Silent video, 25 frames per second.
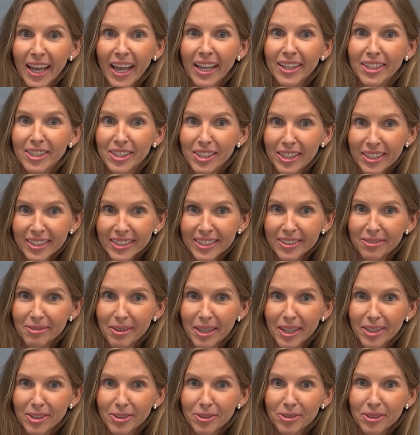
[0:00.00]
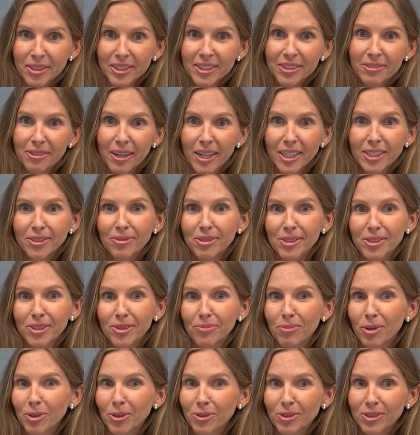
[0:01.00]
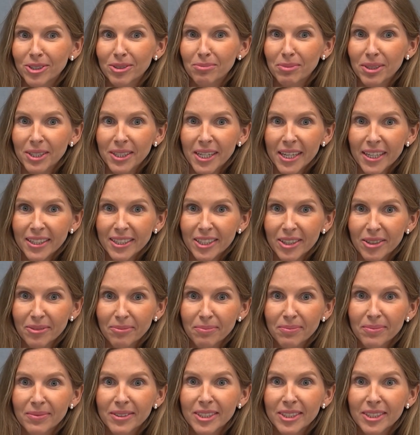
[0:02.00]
and easy way to interact with your MongoDB data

* * * *

Every line above needs to be written out again as it stands. Pictures do not belong in the copy.

▶ [Task output]:
Silent video, 25 frames per second.
[0:00.00]
[0:01.00]
[0:02.00]
and easy way to interact with your MongoDB data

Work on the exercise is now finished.